§ **THE TASK**
Give all the lines below again, exactly, with no pictures.

[Stored data entries]
---*---

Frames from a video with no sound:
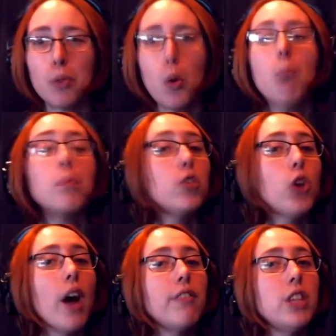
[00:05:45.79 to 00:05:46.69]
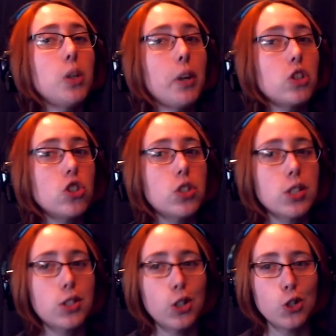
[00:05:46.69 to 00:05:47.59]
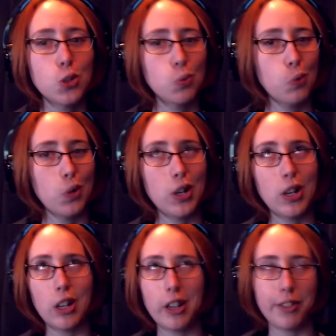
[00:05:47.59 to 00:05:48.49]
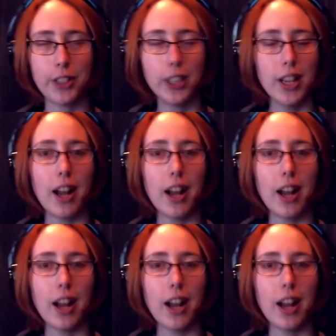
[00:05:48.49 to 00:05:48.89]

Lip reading: well, if you have any questions, concerns, whatever,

---*---

§ **EXERCISE OUTPUT**
Frames from a video with no sound:
[00:05:45.79 to 00:05:46.69]
[00:05:46.69 to 00:05:47.59]
[00:05:47.59 to 00:05:48.49]
[00:05:48.49 to 00:05:48.89]

Lip reading: well, if you have any questions, concerns, whatever,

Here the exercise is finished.